What's the most idiotic thing you've heard today

What's the most idiotic thing you've heard today?

This

albeit yesterday heard an enervated discussion between some school kids on why fire engines are rubbish, because they don't have guns.

A few weeks ago I heard this on the train: "What people fail to realise is that badger baiting is a sport much like any other."

I hope you kicked him hard in the shins?

Quote: Marc P @ June 7 2011, 8:22 AM BST

I hope you kicked him hard in the shins?

No need. He was an old blustery fool with the extreme red face of a heart attack waiting to happen.

Should have just shouted loudly in his face then. Give him a baiting!

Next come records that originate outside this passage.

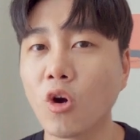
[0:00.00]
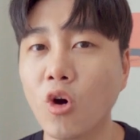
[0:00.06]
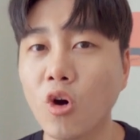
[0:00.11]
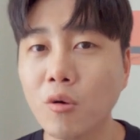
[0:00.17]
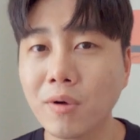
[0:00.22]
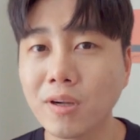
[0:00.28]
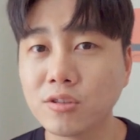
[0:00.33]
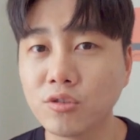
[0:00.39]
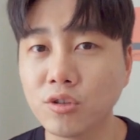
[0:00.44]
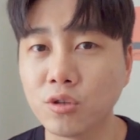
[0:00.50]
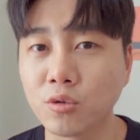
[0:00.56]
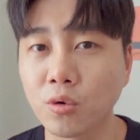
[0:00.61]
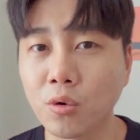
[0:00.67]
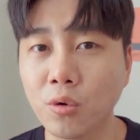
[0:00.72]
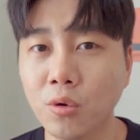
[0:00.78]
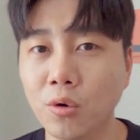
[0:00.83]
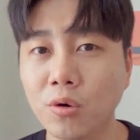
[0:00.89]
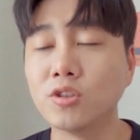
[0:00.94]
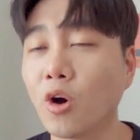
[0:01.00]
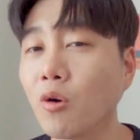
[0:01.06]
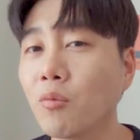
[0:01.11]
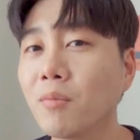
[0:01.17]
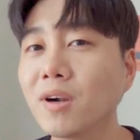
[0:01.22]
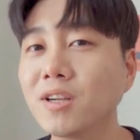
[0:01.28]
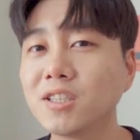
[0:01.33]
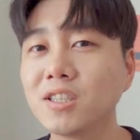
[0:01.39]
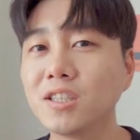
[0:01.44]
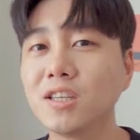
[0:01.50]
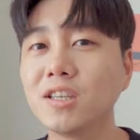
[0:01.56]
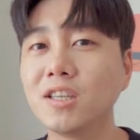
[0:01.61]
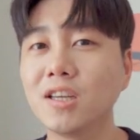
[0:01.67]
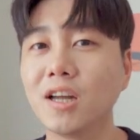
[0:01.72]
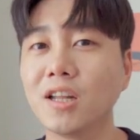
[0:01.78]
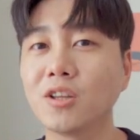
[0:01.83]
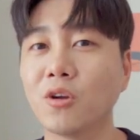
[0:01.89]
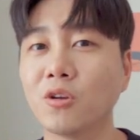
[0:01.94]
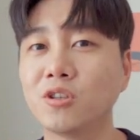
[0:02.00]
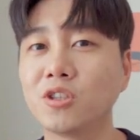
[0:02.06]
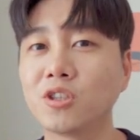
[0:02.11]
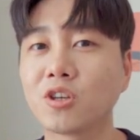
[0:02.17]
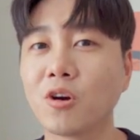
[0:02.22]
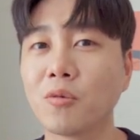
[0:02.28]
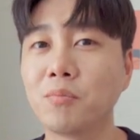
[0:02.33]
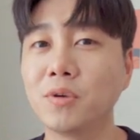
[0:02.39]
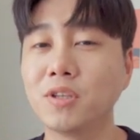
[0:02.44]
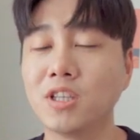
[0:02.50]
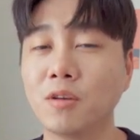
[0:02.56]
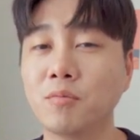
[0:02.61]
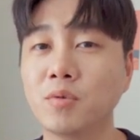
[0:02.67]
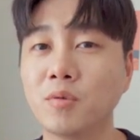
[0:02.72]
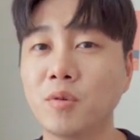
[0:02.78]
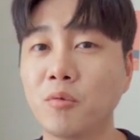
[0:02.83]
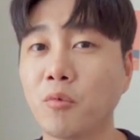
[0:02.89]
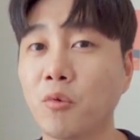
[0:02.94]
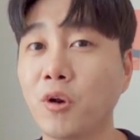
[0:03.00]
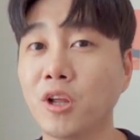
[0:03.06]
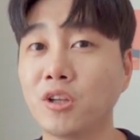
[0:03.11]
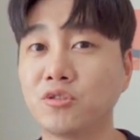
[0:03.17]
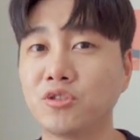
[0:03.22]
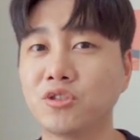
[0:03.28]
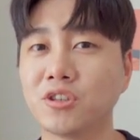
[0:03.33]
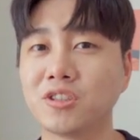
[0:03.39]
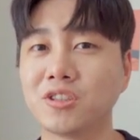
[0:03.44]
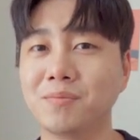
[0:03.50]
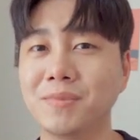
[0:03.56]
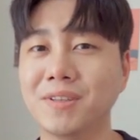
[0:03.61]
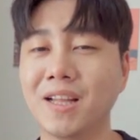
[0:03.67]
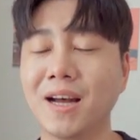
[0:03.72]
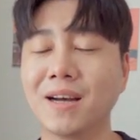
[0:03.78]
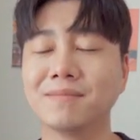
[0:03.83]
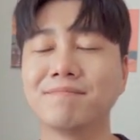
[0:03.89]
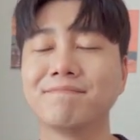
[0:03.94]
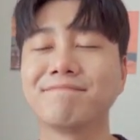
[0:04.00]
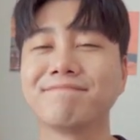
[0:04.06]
경험할 수 있도록 정말 신기한 더치커피 제품을 보내주셨습니다.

A mum sitting next to her pretty 15 year old daughter saying she'd like her to have a boob job and a nose job. :(
(On telly.)
(Silly bitch.)

Quote: zooo @ June 7 2011, 10:41 AM BST

A mum sitting next to her pretty 15 year old daughter saying she'd like her to have a boob job and a nose job. :( (On telly.) (Silly bitch.)

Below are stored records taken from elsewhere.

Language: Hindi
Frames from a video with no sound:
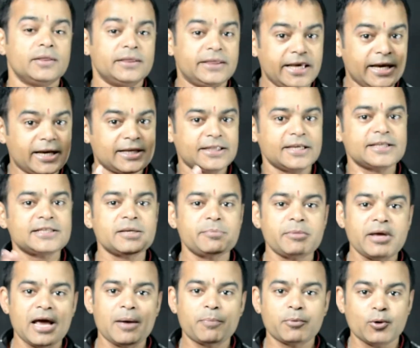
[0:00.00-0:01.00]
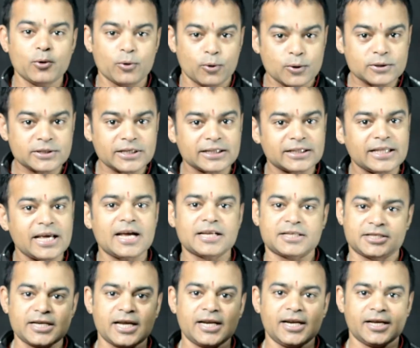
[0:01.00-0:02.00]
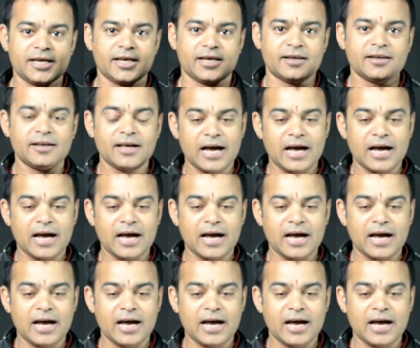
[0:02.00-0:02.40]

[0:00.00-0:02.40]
देखते समय आपको हो सकता है अच्छा लगे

Would it have been okay if her daughter was ugly?

There's some good ones on the theory test.
This -
"If dazzled by another driver's lights, you should: A- Set your mirror to dazzle the other driver."
and this -
"If you've just had an argument and need to drive you should: A- Have an alcoholic drink to calm down."
are my favourites.

Quote: sootyj @ June 7 2011, 7:49 AM BST

This

albeit yesterday heard an enervated discussion between some school kids on why fire engines are rubbish, because they don't have guns.

WTF!

I know times are hard and there has to be government prudency but taking the guns from the fire engines is just a step too far.

*Will Cam reaches for phone book to call his MP*

Quote: chipolata @ June 7 2011, 10:52 AM BST

Would it have been okay if her daughter was ugly?

:D
Good point. (No.)

Quote: Scatterbrained Floozy @ June 7 2011, 10:56 AM BST

There's some good ones on the theory test.
This -
"If dazzled by another driver's lights, you should: A- Set your mirror to dazzle the other driver."
and this -
"If you've just had an argument and need to drive you should: A- Have an alcoholic drink to calm down."
are my favourites.

Ha!!
It'd be nice if they were all that easy.

From a potential new customer this morning over the phone. (they called me)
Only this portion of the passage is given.